VHSV structural proteins and antigenic proteins, inactivated vaccines, recombinant vaccines, and vaccine development studies such as attenuated vaccines or DNA vaccines are being conducted, but there are no commercially available vaccines. In the case of an attenuated vaccine, it is reported to be effective under laboratory conditions, but it is difficult to obtain permission due to the risk of recovery of the pathogenicity of the virus and the risk of spreading it to nature.

Injection immunity induces stress on small fish, and injection stress alone can lead to death. Therefore, it is difficult to apply to flatfish of 15 cm or less. In addition, injections are required for each individual, requiring a lot of labor and additional costs for vaccination. Therefore, the need to replace the vaccine delivery route with a mucosal (immersion/oral) route that does not stress the body has been raised in order to overcome the limitations of the injection immunological method. Vaccine delivery by immersion/oral route can be applied to fish of very small size without causing stress on fish, but it has the disadvantage of being very low in terms of efficacy by injection vaccine.

The present inventors have tried to develop an effective immunization method for the defense of VHSV infection in fish. As a result, the present invention was completed by confirming the water temperature at which VHSV infection does not occur, and finding that VHS disease-resistant flounder having resistance to VHS can be produced by applying a method of pre-soaking the flounder with VHSV in a certain period and condition. .

Accordingly, an object of the present invention is to provide a method for preventing viral hemorrhagic sepsis in fish.

Another object of the present invention is to provide a method for producing fish having infection resistance to viral hemorrhagic sepsis virus.

According to one aspect of the present invention, the present invention provides viral hemorrhagic activity for fish, comprising immersing the fish in a water tank at a water temperature of 17 to 23°C containing a viral hemorrhagic septicemia virus (VHSV). It is about how to prevent sepsis.

The present inventors have tried to develop an effective immunization method for preventing VHSV infection in fish, and as a result, confirming the water temperature at which VHSV infection does not occur, and applying a method of pre-soaking VHSV in flounder in a certain period and conditions. It was found that it can produce VHS disease-resistant flounder with resistance to

As used herein, the term'Viral hemorrhagic septicemia (VHS)' is a viral disease that causes great damage to more than 70 species of freshwater and marine fish throughout Europe, the United States and Southeast Asia. In Korea, since it first occurred in 2001, it has been causing huge economic losses due to frequent occurrence. It occurs mainly in spring from late winter, and shows a high mortality rate of 50-70% in all age groups (from fry to adult) of flounder at a water temperature of 8-15℃.

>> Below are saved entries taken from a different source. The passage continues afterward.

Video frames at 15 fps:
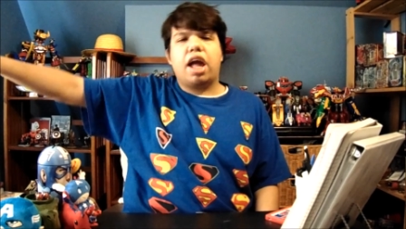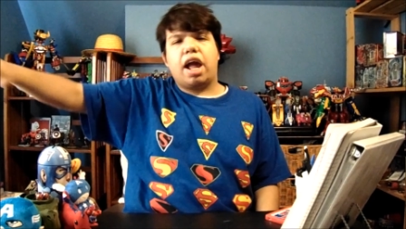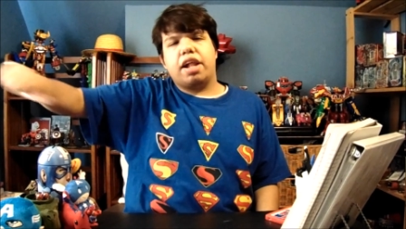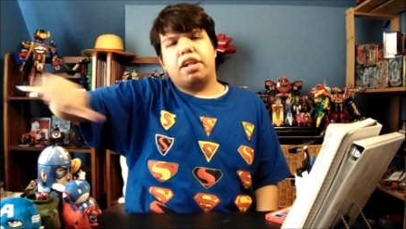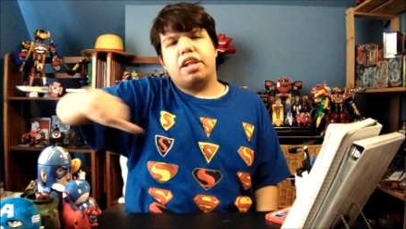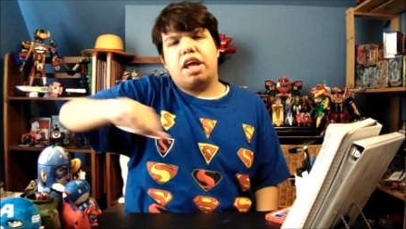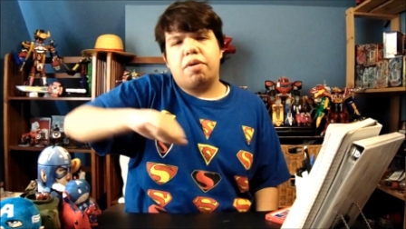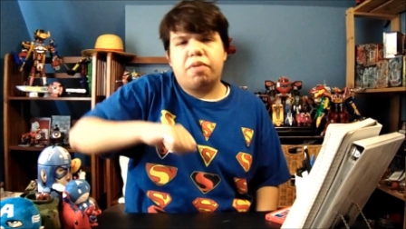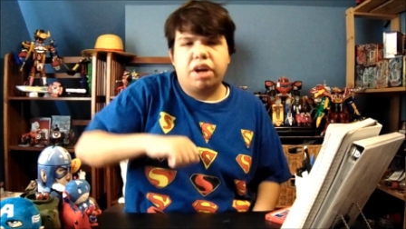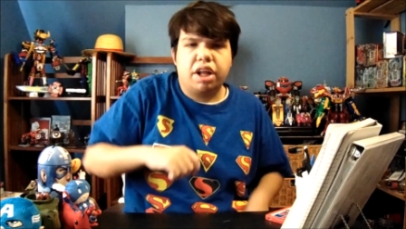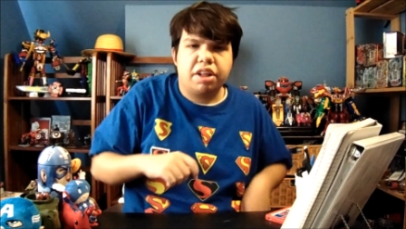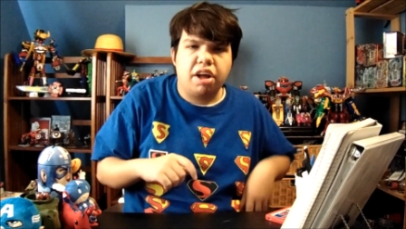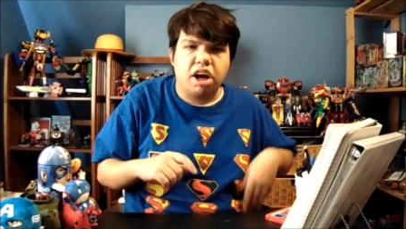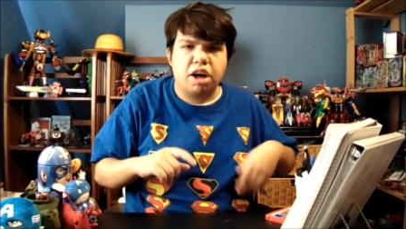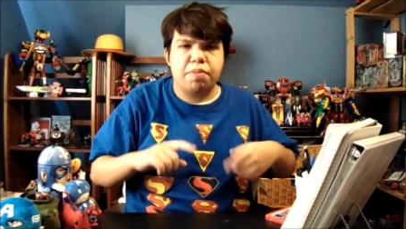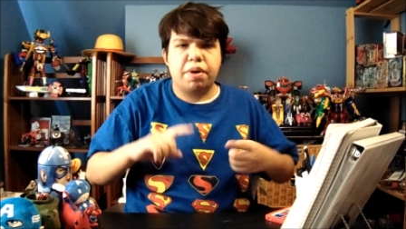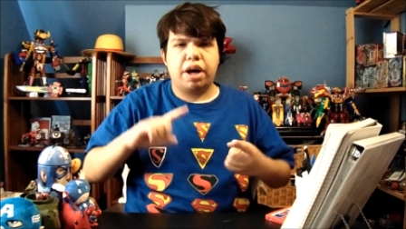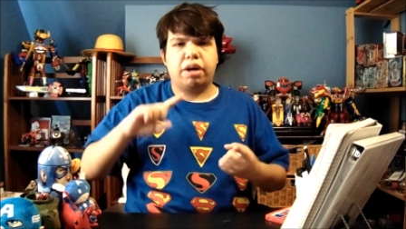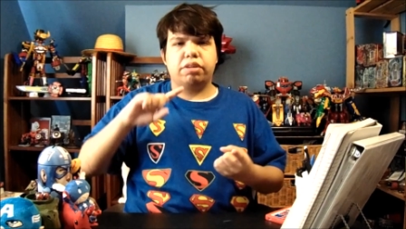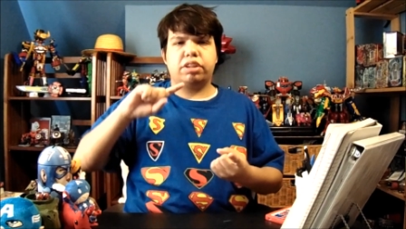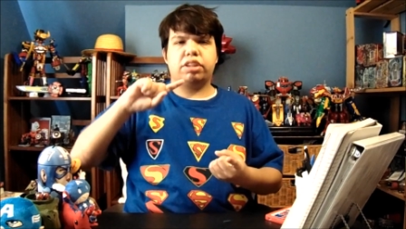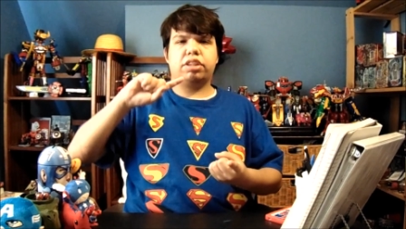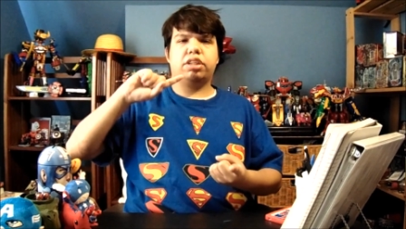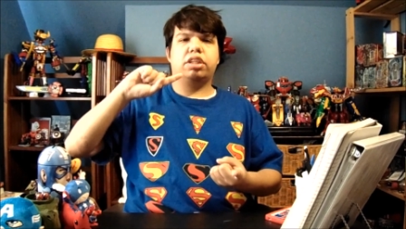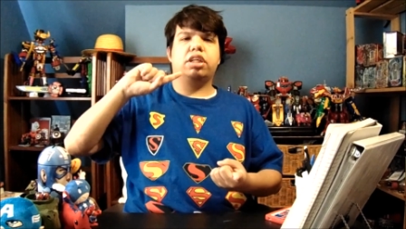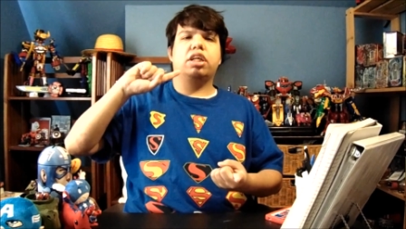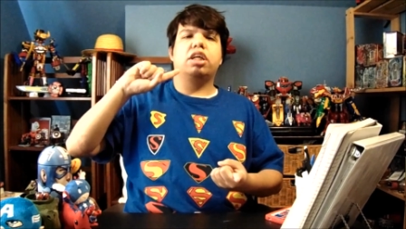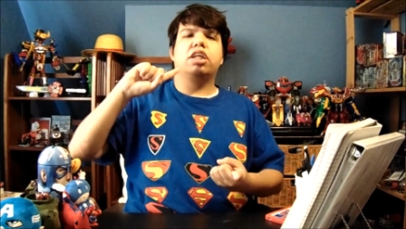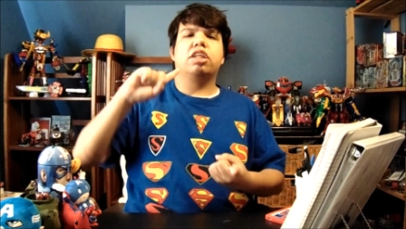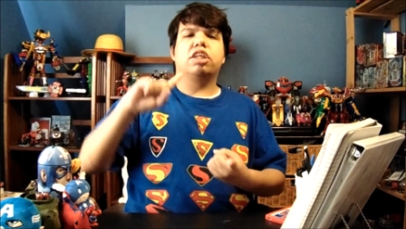and today we're going to talk about
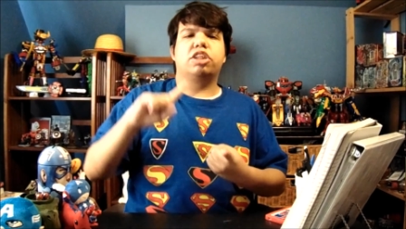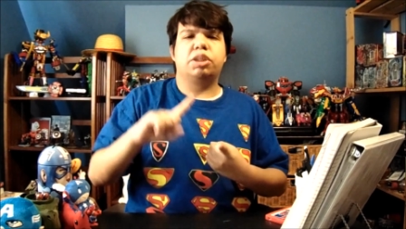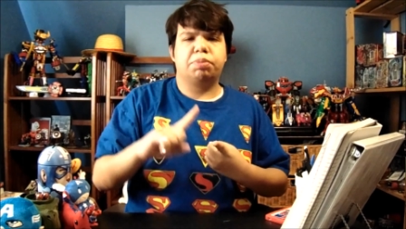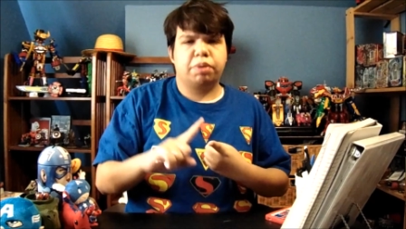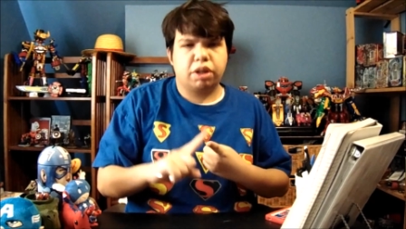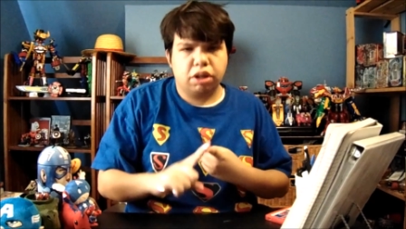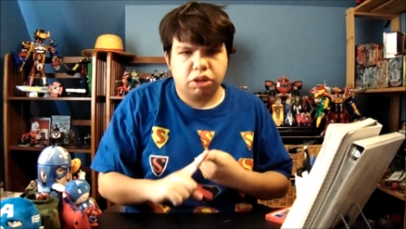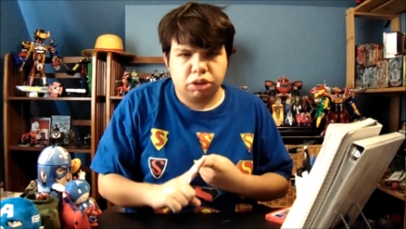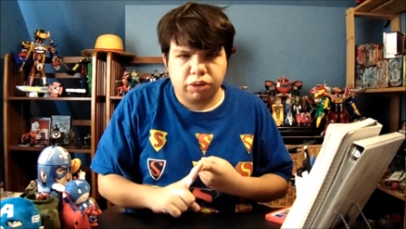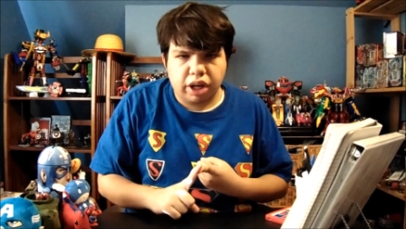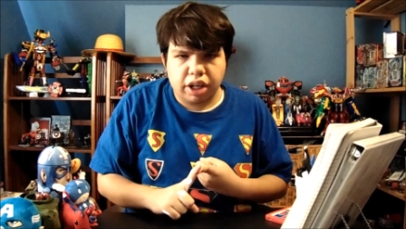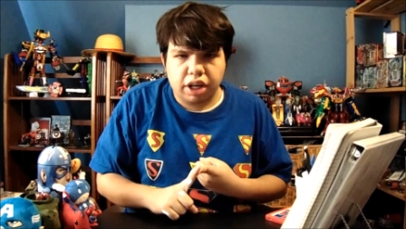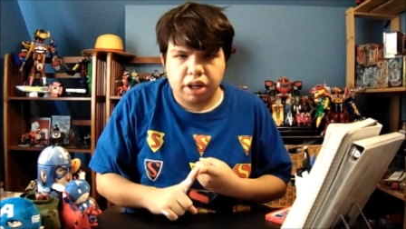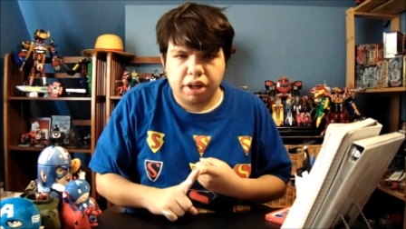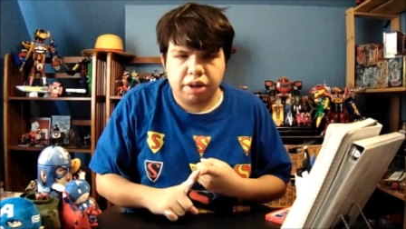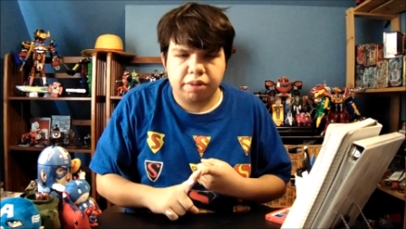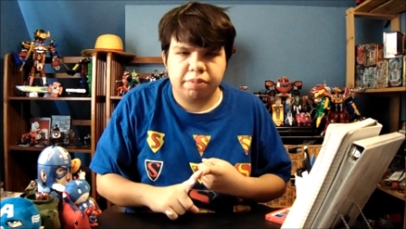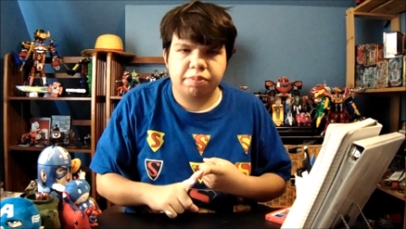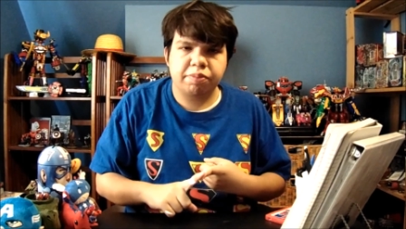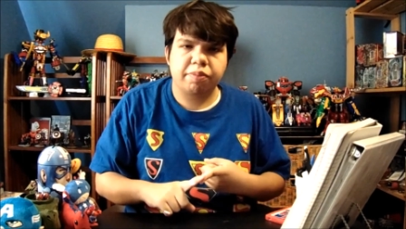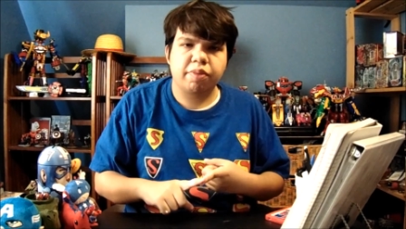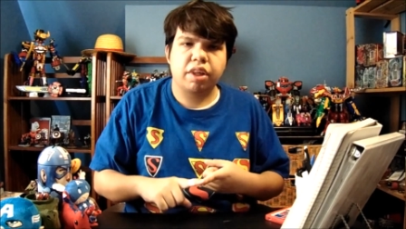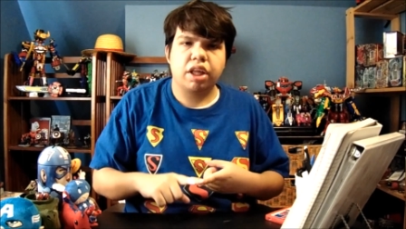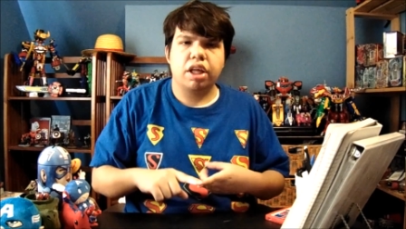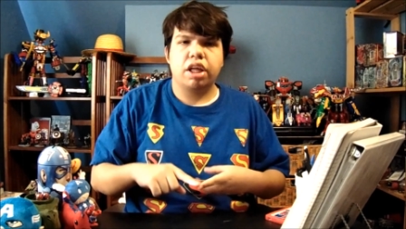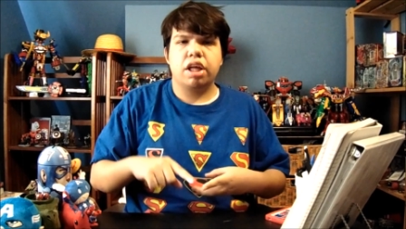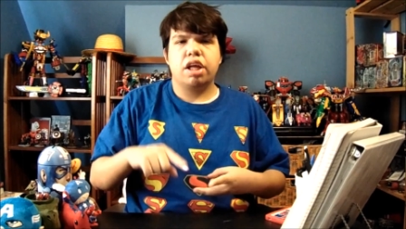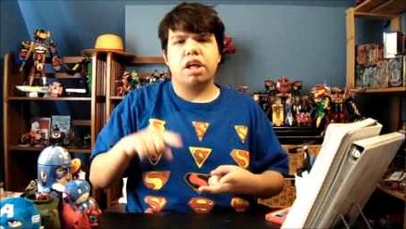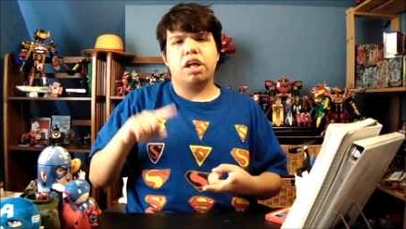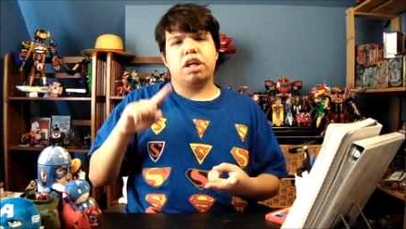the Supergirl trailer,
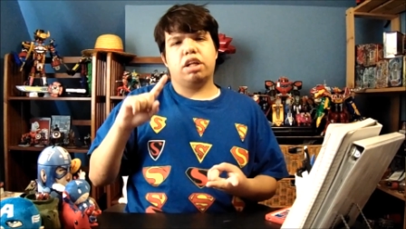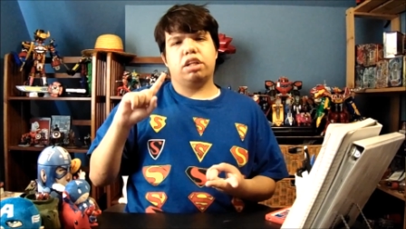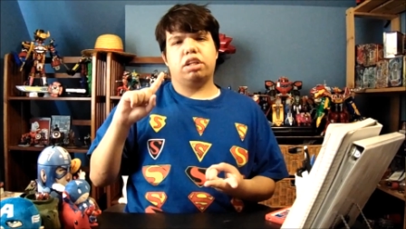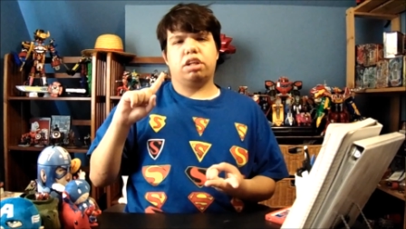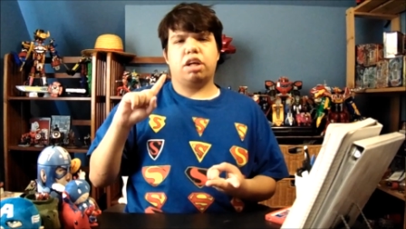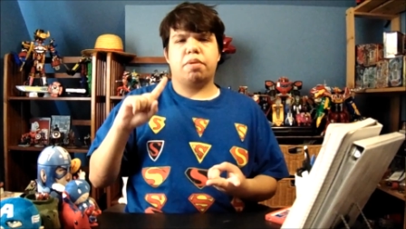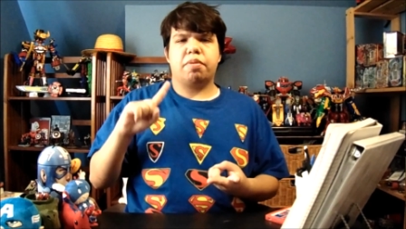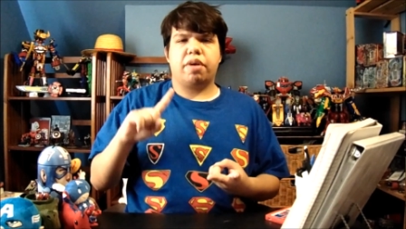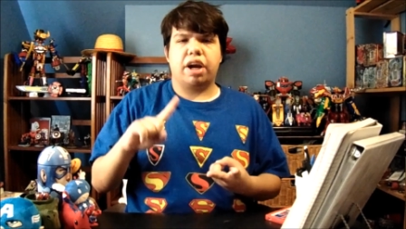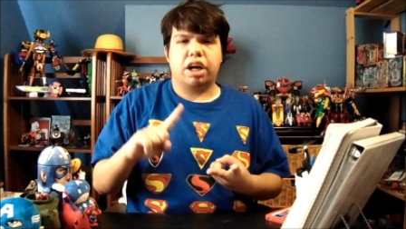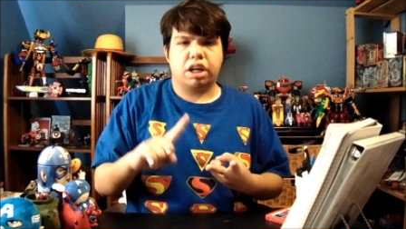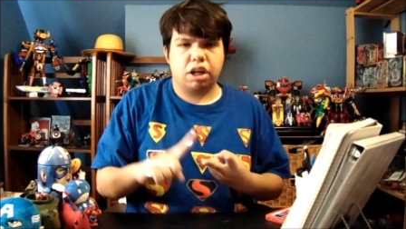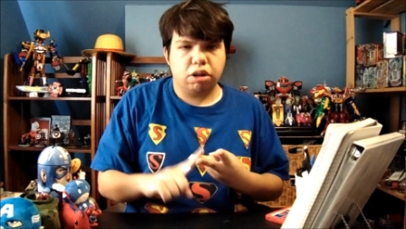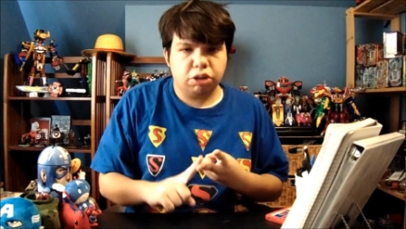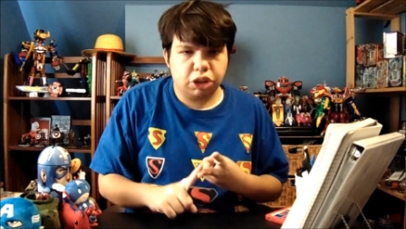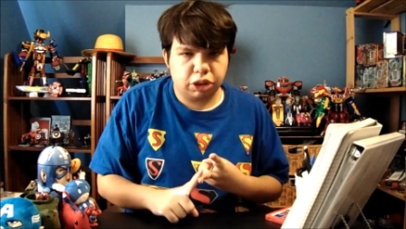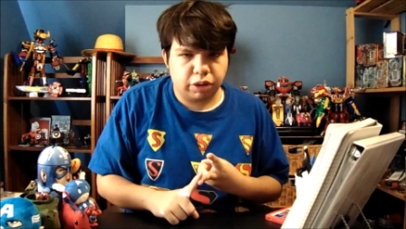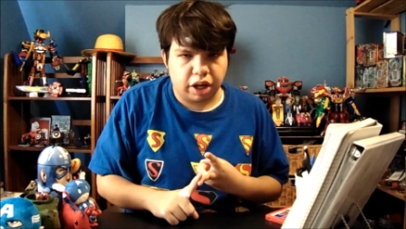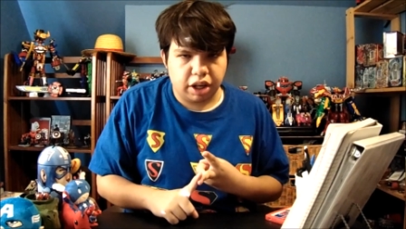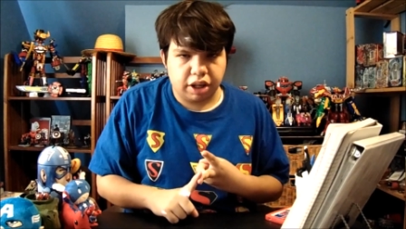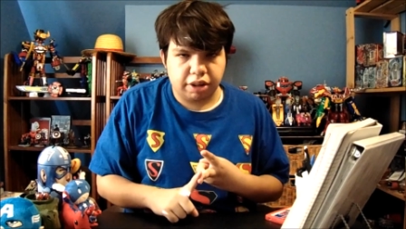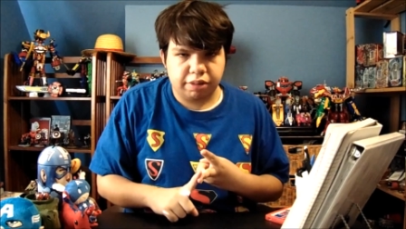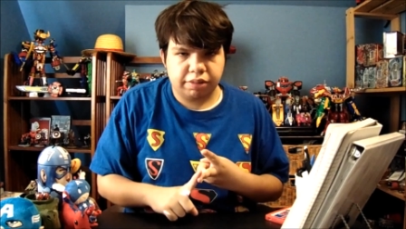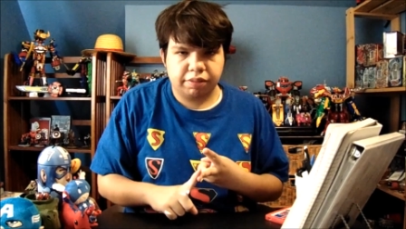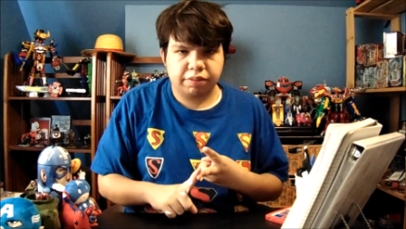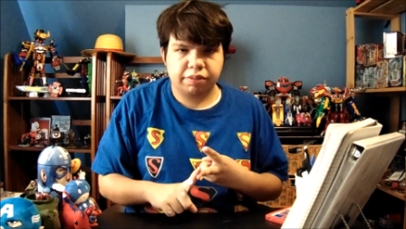Kamen Rider Ghost trailer,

The virus that causes viral hemorrhagic sepsis (VHSV) is a negative single-stranded RNA virus and belongs to the family rhabdovirus. VHSV causes mortality not only in young fry, but also in large adult fish at the time of shipment.Infected fish are body color blackened, transparent ascites retention in the peritoneum and abdominal cavity, liver congestion, spleen enlargement, kidney enlargement, necrosis and gills in the liver, kidney, spleen and skeletal muscles. It has been reported that internal symptoms such as thickening of the liver, hepatic concentration, and accumulation of skeletal muscle blood cells appear, and the virus enters the fish through the skin epithelial layer or gill endothelial cells and travels rapidly to the internal organs such as the hematopoietic tissue of the kidney and spleen through the bloodstream have.

In the present invention, the term "prevention" means any action that suppresses or delays the onset of VHS.

The method for preventing VHS in fish of the present invention will be described in detail step by step as follows:

(a) Fish immersion in a water tank of appropriate water temperature containing VHSV

The water temperature of the water tank containing VHSV is adjusted to 17 to 23°C, and fish are immersed in the water tank.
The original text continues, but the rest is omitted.